## WORK REQUEST
Return each record word for word, keeping none of its pictures.
_ _ _ _ _
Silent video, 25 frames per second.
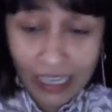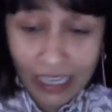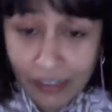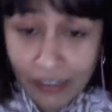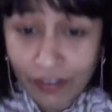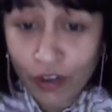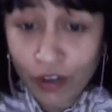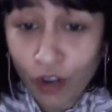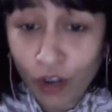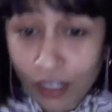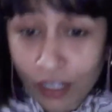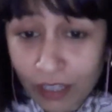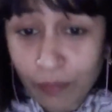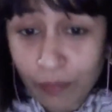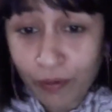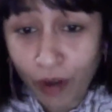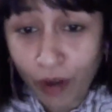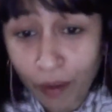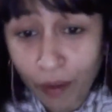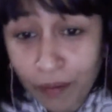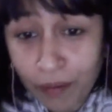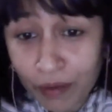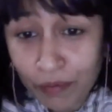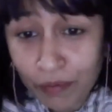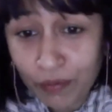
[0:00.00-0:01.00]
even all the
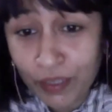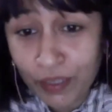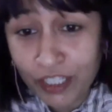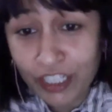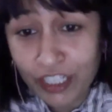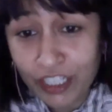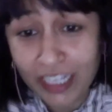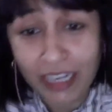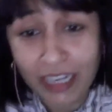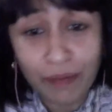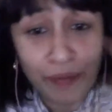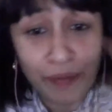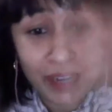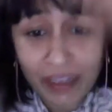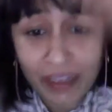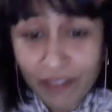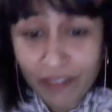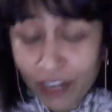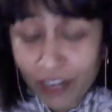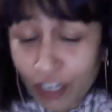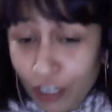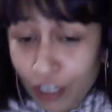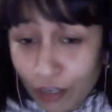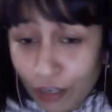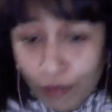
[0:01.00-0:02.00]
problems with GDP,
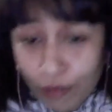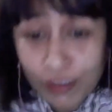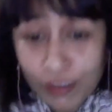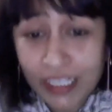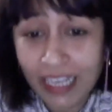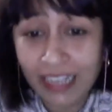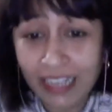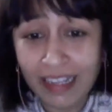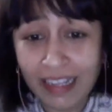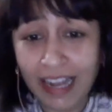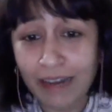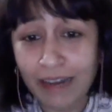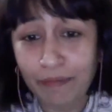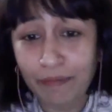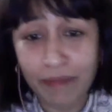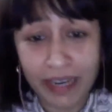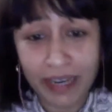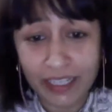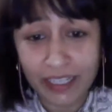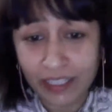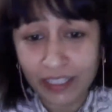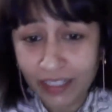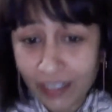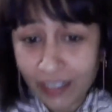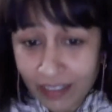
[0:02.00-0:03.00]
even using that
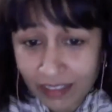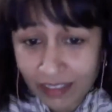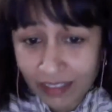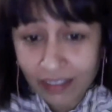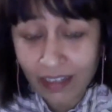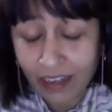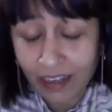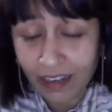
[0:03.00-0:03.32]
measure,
_ _ _ _ _
## REPLY
Silent video, 25 frames per second.
[0:00.00-0:01.00]
even all the
[0:01.00-0:02.00]
problems with GDP,
[0:02.00-0:03.00]
even using that
[0:03.00-0:03.32]
measure,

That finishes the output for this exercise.